───── Data for this exercise ─────
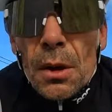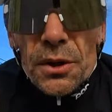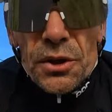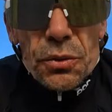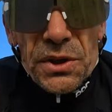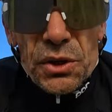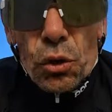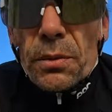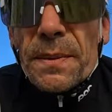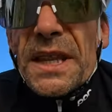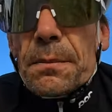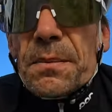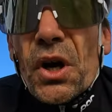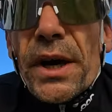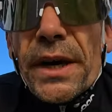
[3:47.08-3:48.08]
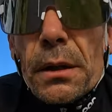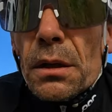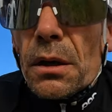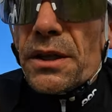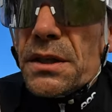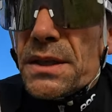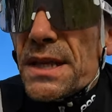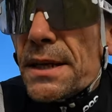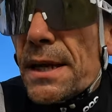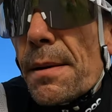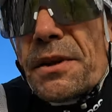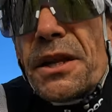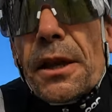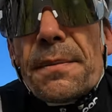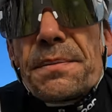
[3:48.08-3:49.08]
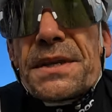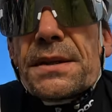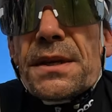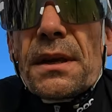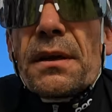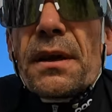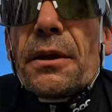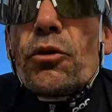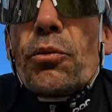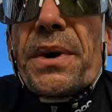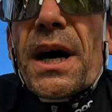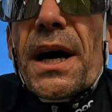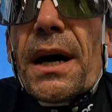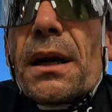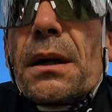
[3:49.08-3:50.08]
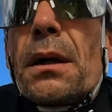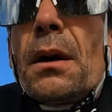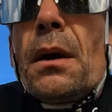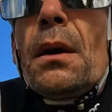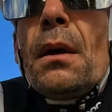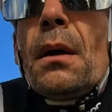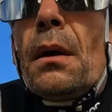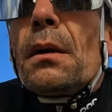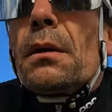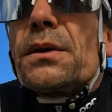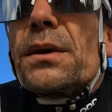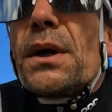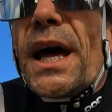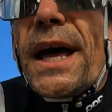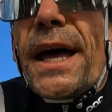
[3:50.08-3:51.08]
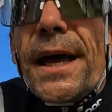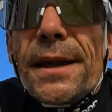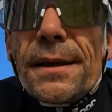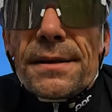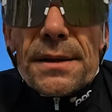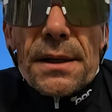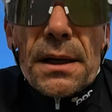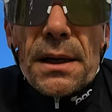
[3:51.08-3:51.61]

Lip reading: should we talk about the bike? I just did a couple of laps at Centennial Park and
─────
### Task
Could the data above be repeated exactly, with every picture dropped?

### Written solution
[3:47.08-3:48.08]
[3:48.08-3:49.08]
[3:49.08-3:50.08]
[3:50.08-3:51.08]
[3:51.08-3:51.61]

Lip reading: should we talk about the bike? I just did a couple of laps at Centennial Park and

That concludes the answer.